Giustini Nicholas, Bernthal Nicholas M, Bukata Susan V, Singh Arun S
1Division of Hematology and Oncology, University of California Los Angeles (UCLA), 2825 Santa Monica Blvd. Suite 200, Santa Monica, CA 90404 USA.
2Division of Orthopedic Oncology, University of California Los Angeles (UCLA), 1250 16th Street, Suite 2100, Santa Monica, CA 90404 USA.
Clin Sarcoma Res. 2018 Jul 10;8:14. doi: 10.1186/s13569-018-0101-2. eCollection 2018.
Tenosynovial giant cell tumors (TGCTs) or giant cell tumors of tendon sheath are neoplasms that arise in the synovium. They can be categorized as nodular (localized) or diffuse type (D-TGCT). Historically, surgery has been the mainstay of therapy, but diffuse type disease recurs at a high rate and treatment often requires increasingly morbid procedures. Elucidation of the importance of the colony-stimulating factor (CSF1)/CSF1 receptor (CSF1R) pathway in the pathogenesis of this disease has created significant interest in targeting this pathway as a novel TGCT treatment approach. Pexidartinib, a selective tyrosine kinase inhibitor against CSF1R, showed an 83% disease control rate (52% with partial response and 31% with stable disease) in a recent phase 1 study of patients with TGCT.

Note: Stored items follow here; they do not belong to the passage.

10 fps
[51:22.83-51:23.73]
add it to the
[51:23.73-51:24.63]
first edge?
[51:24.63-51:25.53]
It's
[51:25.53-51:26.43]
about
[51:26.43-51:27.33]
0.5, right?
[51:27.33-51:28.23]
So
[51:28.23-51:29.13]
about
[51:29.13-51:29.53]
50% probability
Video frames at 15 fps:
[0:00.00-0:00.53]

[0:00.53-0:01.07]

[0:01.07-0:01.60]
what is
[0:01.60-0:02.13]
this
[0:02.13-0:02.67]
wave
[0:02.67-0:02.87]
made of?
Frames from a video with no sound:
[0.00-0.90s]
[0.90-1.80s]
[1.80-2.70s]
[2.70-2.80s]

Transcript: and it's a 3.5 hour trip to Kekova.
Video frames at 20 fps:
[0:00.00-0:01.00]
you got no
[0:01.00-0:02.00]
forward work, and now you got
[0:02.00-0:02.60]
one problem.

We present an illustrative example of a TGCT patient who would have required a morbid operation who derived considerable clinical benefit from pexidartinib treatment. Her tumor volume decreased by 48% after 4 months of treatment, and 55 months after starting treatment the patient exhibits continued disease stability with minimal clinical symptoms, and significant improvement in functional status.

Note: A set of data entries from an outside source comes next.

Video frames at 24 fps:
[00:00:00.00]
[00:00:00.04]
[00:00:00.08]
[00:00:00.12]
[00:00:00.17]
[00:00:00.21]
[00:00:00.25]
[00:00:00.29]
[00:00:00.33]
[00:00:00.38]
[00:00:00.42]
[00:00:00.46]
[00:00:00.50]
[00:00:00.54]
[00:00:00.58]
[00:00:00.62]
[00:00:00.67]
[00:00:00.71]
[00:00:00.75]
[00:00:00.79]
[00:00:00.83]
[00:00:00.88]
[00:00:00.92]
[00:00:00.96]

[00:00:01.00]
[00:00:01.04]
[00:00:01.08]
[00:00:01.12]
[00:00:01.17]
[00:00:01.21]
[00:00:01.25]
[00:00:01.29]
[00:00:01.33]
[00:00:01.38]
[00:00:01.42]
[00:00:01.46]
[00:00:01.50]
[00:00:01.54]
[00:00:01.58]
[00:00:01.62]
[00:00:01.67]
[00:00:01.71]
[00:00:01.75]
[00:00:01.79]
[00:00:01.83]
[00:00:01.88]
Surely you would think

This case illustrates the effectiveness of systemic therapy in controlling a disease associated with high surgical morbidity. This approach may be especially useful in the treatment of extra-articular disease which often invades neurovascular bundles; as the effectiveness in metastatic disease is still unknown. In the future, systemic treatment for TGCT may be appropriate for the neoadjuvant setting to decrease disease burden prior to surgery with the aim of decreasing recurrence rates. However, properly designed prospective studies will need to be carried out to answer these questions.
腱鞘巨细胞瘤(TGCTs)或腱鞘巨细胞瘤是起源于滑膜的肿瘤。它们可分为结节型(局限性)或弥漫型(D-TGCT)。从历史上看,手术一直是主要的治疗方法,但弥漫型疾病复发率很高,治疗往往需要越来越复杂的手术。阐明集落刺激因子(CSF1)/CSF1受体(CSF1R)途径在该疾病发病机制中的重要性,引发了人们对将该途径作为一种新型TGCT治疗方法的极大兴趣。培西达替尼是一种针对CSF1R的选择性酪氨酸激酶抑制剂,在最近一项针对TGCT患者的1期研究中显示出83%的疾病控制率(52%部分缓解,31%病情稳定)。

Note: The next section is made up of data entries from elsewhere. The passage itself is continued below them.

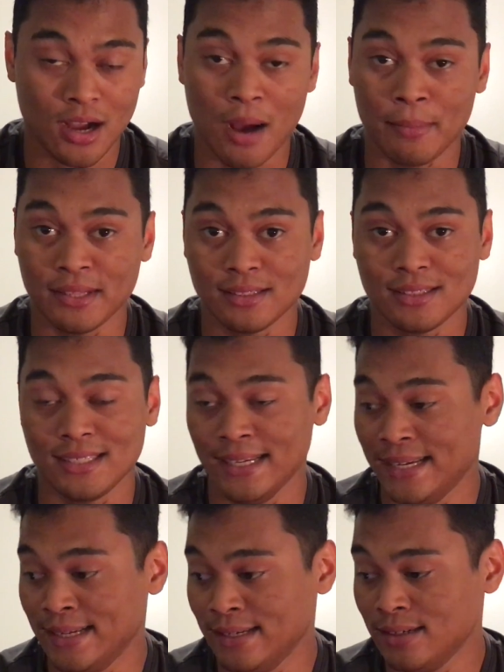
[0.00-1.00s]
comments
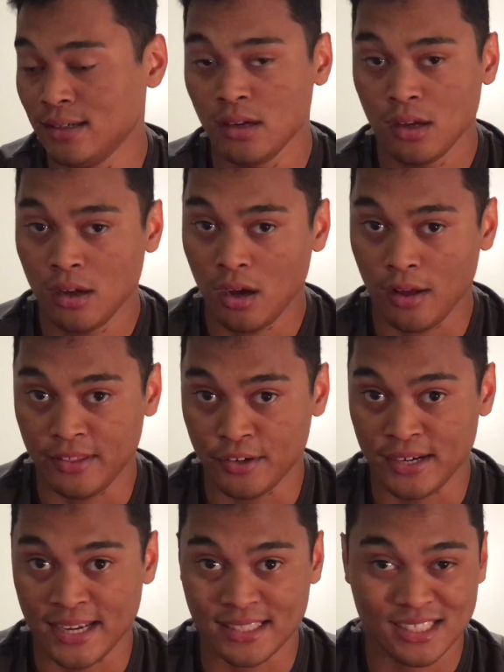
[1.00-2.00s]
and on the
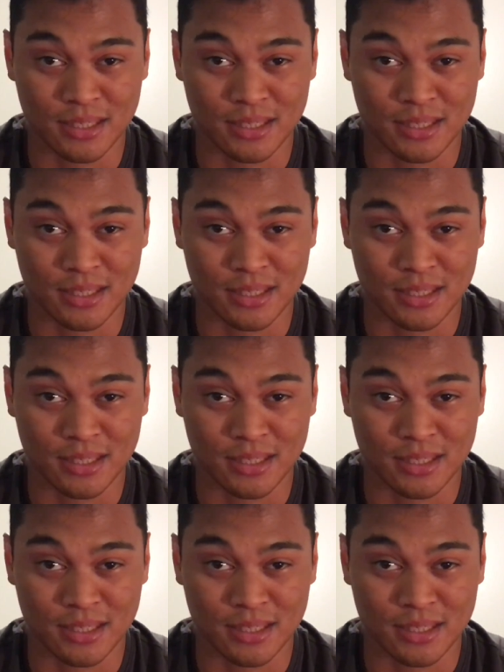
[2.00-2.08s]
internet.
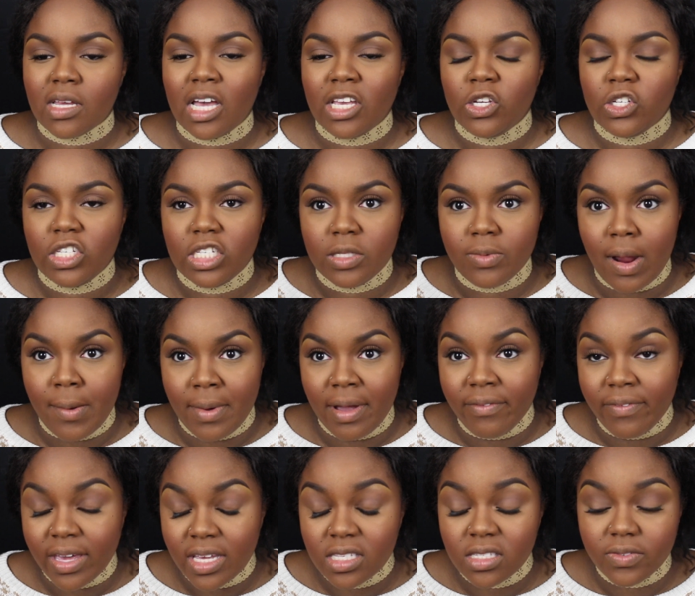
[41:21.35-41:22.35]
So I usually spray
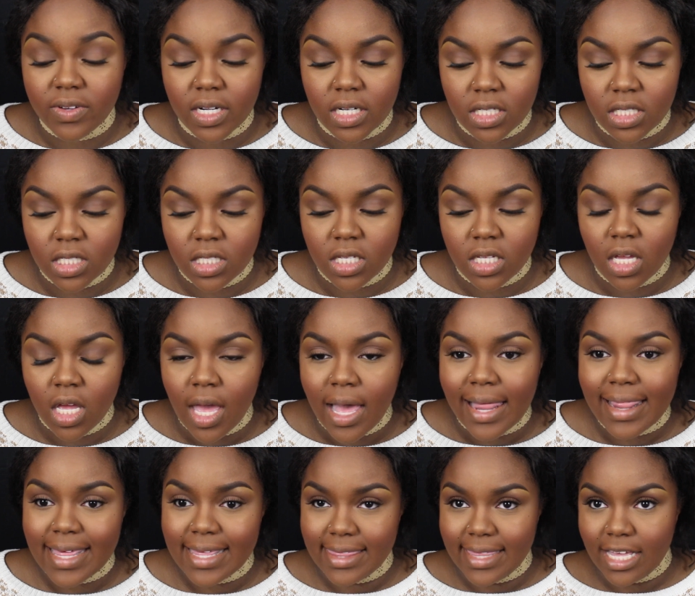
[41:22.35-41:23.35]
my face first,
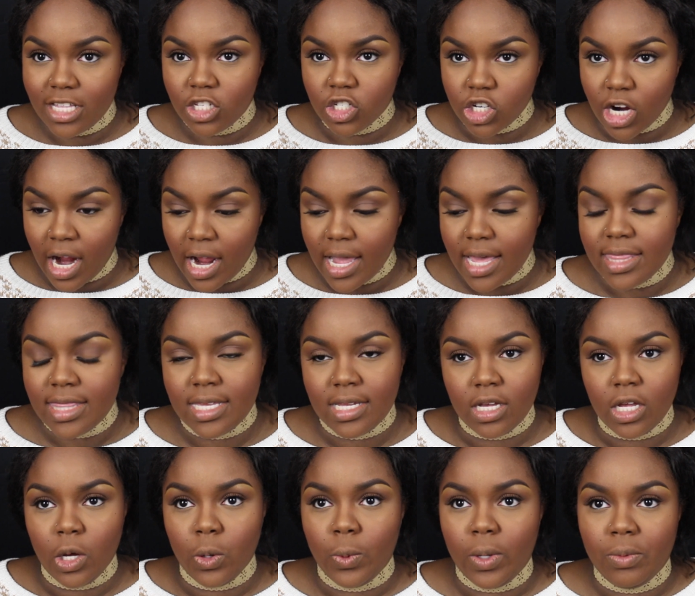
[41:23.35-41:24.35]
let that dry, and
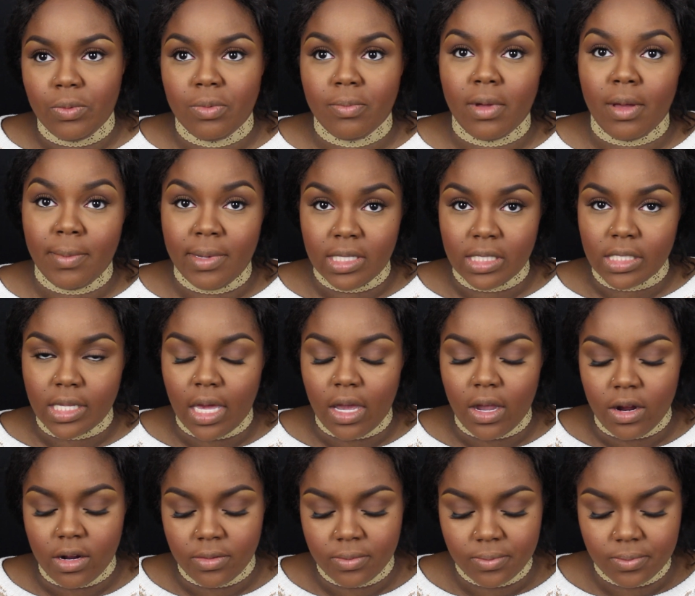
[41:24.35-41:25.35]
then go in with my
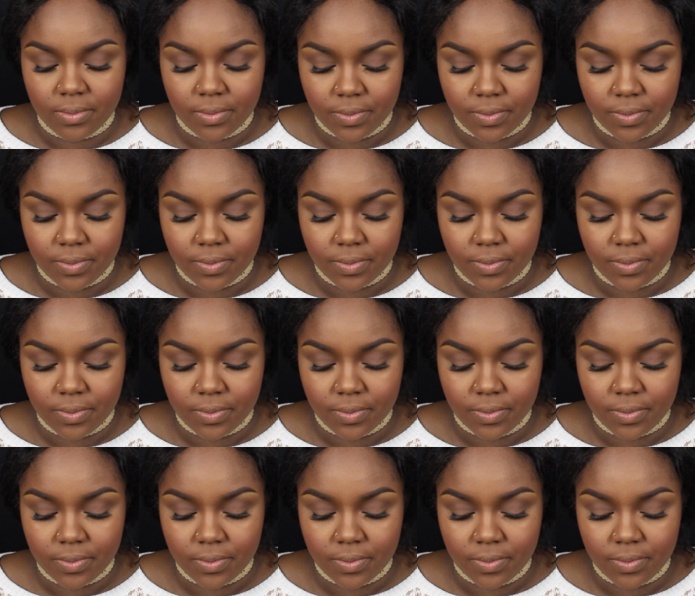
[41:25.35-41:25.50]
mascara.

我们展示了一个TGCT患者的典型例子,该患者原本需要进行复杂手术,而培西达替尼治疗使其获得了显著的临床益处。治疗4个月后,她的肿瘤体积减少了48%,开始治疗55个月后,患者病情持续稳定,临床症状轻微,功能状态有显著改善。
该病例说明了全身治疗在控制一种手术并发症高的疾病方面的有效性。这种方法在治疗经常侵犯神经血管束的关节外疾病时可能特别有用;因为其对转移性疾病的有效性仍未知。未来,TGCT的全身治疗可能适用于新辅助治疗,以在手术前减轻疾病负担,从而降低复发率。然而,需要进行设计合理的前瞻性研究来回答这些问题。